*** Begin section ***
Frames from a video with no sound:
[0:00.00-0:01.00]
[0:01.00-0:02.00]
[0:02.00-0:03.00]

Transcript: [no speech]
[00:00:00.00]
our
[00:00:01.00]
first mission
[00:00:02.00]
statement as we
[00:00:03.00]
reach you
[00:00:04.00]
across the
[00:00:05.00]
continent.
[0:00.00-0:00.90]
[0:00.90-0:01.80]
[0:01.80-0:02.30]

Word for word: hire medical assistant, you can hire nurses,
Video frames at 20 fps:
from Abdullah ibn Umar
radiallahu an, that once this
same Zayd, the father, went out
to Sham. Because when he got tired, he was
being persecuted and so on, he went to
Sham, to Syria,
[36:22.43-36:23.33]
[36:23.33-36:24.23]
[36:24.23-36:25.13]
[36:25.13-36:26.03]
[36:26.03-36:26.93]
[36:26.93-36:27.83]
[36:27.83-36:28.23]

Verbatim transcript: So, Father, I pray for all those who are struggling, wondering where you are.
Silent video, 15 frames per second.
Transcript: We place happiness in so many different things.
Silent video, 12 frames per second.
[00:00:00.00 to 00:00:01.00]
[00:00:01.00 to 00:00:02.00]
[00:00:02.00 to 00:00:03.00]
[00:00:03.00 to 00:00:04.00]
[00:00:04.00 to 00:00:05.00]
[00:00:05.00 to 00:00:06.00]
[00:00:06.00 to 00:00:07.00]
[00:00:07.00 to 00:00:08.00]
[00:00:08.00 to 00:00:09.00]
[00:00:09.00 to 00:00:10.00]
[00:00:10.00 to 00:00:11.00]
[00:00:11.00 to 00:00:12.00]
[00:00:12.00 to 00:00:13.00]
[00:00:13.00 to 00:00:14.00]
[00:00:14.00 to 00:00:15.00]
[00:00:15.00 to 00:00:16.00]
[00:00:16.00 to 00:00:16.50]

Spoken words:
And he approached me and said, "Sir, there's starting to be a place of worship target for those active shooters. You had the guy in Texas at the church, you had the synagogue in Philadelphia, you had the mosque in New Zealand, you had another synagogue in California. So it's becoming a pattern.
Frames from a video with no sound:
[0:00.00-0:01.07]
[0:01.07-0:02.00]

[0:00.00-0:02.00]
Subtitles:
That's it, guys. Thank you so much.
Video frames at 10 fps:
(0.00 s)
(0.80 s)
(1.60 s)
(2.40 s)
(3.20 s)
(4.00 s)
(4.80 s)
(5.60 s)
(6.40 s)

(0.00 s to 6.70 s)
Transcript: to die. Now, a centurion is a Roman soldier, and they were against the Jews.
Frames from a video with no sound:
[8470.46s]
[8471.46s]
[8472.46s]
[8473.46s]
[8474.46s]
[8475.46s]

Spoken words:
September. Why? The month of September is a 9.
*** End section ***
What this task involves
Print, exactly as they appear above, the lines running from the one with "[00:00:08.00 to 00:00:09.00]" through the final line.

Final answer
[00:00:08.00 to 00:00:09.00]
[00:00:09.00 to 00:00:10.00]
[00:00:10.00 to 00:00:11.00]
[00:00:11.00 to 00:00:12.00]
[00:00:12.00 to 00:00:13.00]
[00:00:13.00 to 00:00:14.00]
[00:00:14.00 to 00:00:15.00]
[00:00:15.00 to 00:00:16.00]
[00:00:16.00 to 00:00:16.50]

Spoken words:
And he approached me and said, "Sir, there's starting to be a place of worship target for those active shooters. You had the guy in Texas at the church, you had the synagogue in Philadelphia, you had the mosque in New Zealand, you had another synagogue in California. So it's becoming a pattern.
Frames from a video with no sound:
[0:00.00-0:01.07]
[0:01.07-0:02.00]

[0:00.00-0:02.00]
Subtitles:
That's it, guys. Thank you so much.
Video frames at 10 fps:
(0.00 s)
(0.80 s)
(1.60 s)
(2.40 s)
(3.20 s)
(4.00 s)
(4.80 s)
(5.60 s)
(6.40 s)

(0.00 s to 6.70 s)
Transcript: to die. Now, a centurion is a Roman soldier, and they were against the Jews.
Frames from a video with no sound:
[8470.46s]
[8471.46s]
[8472.46s]
[8473.46s]
[8474.46s]
[8475.46s]

Spoken words:
September. Why? The month of September is a 9.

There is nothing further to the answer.